** Requirement **
Filter the records below and copy every line containing the word "video".

------ Supplied material

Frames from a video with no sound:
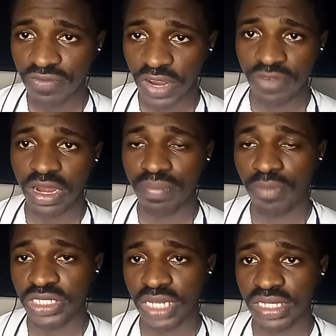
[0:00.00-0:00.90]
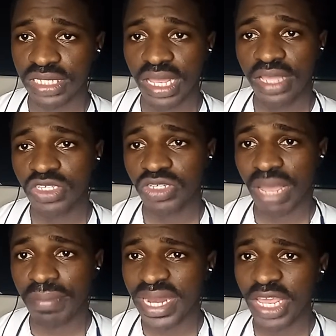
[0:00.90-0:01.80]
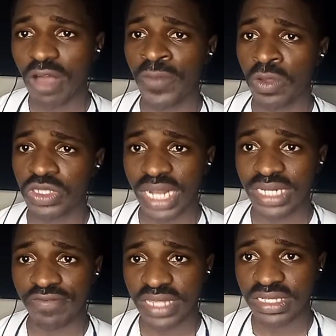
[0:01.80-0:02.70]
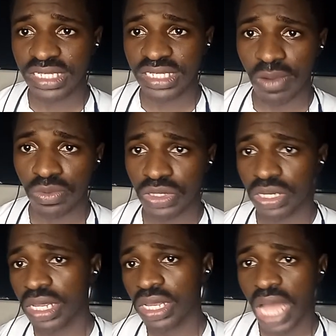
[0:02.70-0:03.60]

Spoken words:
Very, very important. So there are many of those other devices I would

------------
------ Supplied material

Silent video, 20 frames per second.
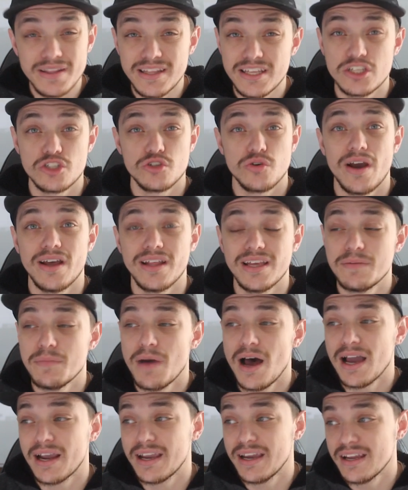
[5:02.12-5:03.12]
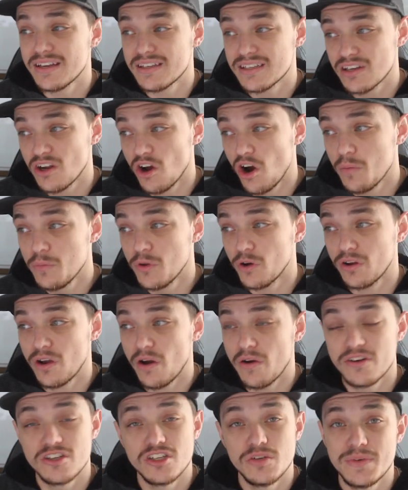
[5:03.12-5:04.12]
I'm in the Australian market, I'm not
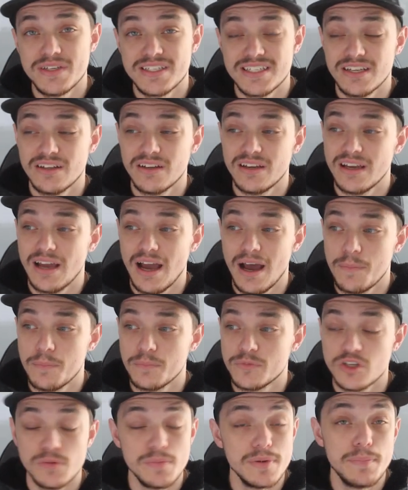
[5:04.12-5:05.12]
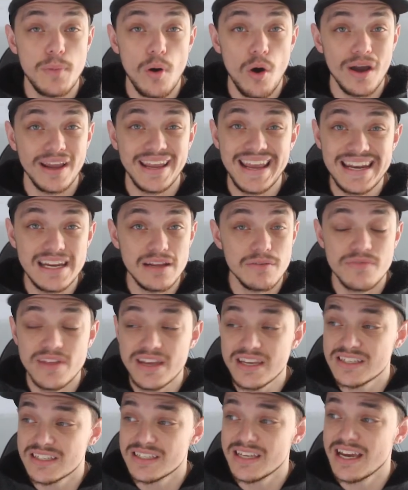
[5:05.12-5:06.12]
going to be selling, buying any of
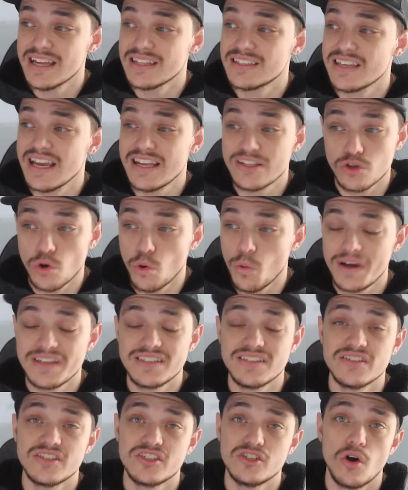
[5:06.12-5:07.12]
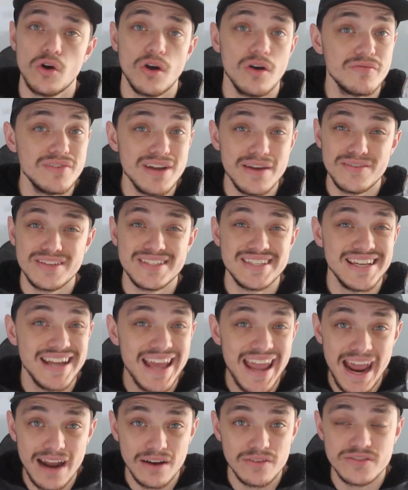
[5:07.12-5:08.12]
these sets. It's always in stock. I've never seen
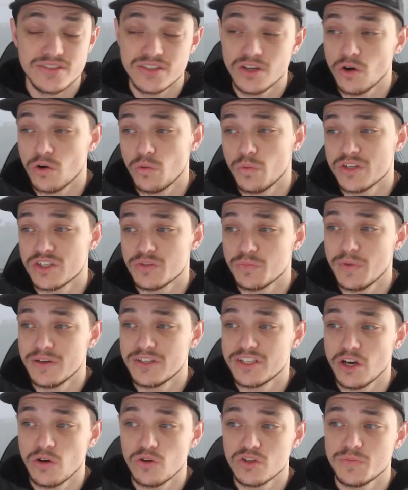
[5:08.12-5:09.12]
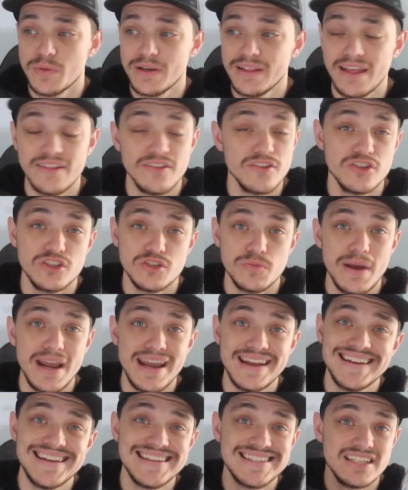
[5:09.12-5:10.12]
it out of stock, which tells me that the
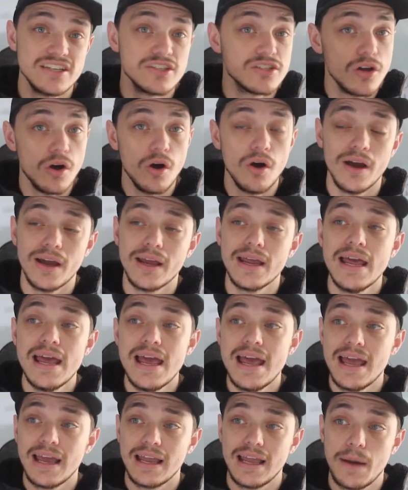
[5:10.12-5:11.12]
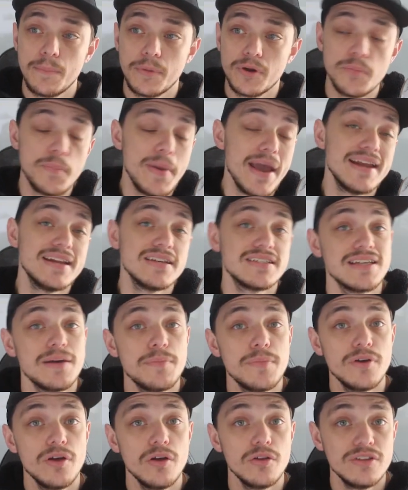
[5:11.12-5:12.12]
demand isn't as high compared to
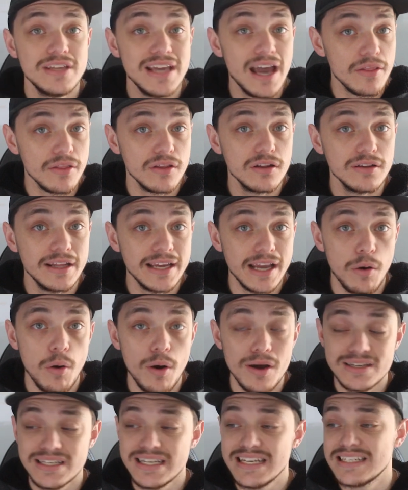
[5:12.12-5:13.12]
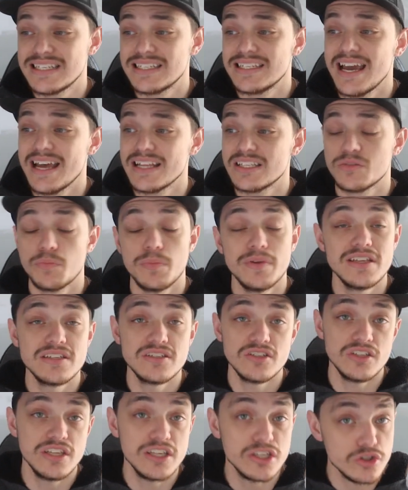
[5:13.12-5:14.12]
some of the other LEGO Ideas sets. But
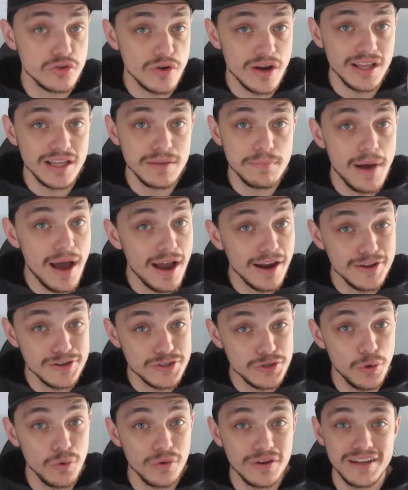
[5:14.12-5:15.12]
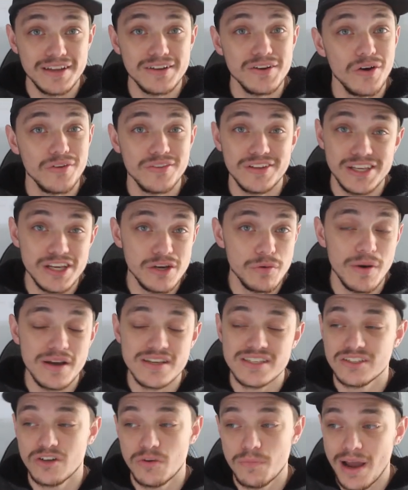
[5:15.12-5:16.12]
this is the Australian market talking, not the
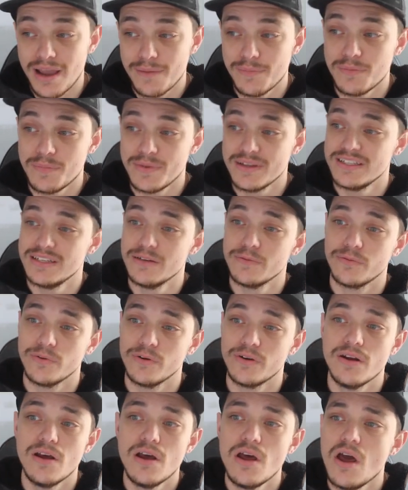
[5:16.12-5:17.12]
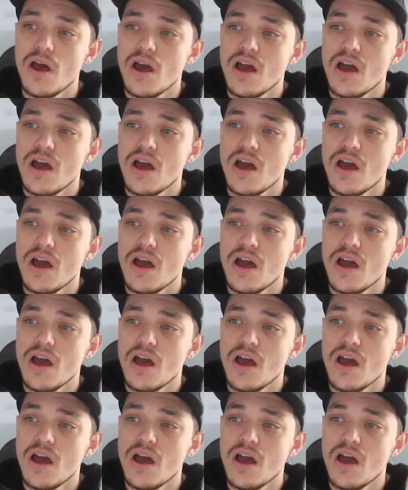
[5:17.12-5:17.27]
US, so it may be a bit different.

------------

** Response to the task **
Frames from a video with no sound:
Silent video, 20 frames per second.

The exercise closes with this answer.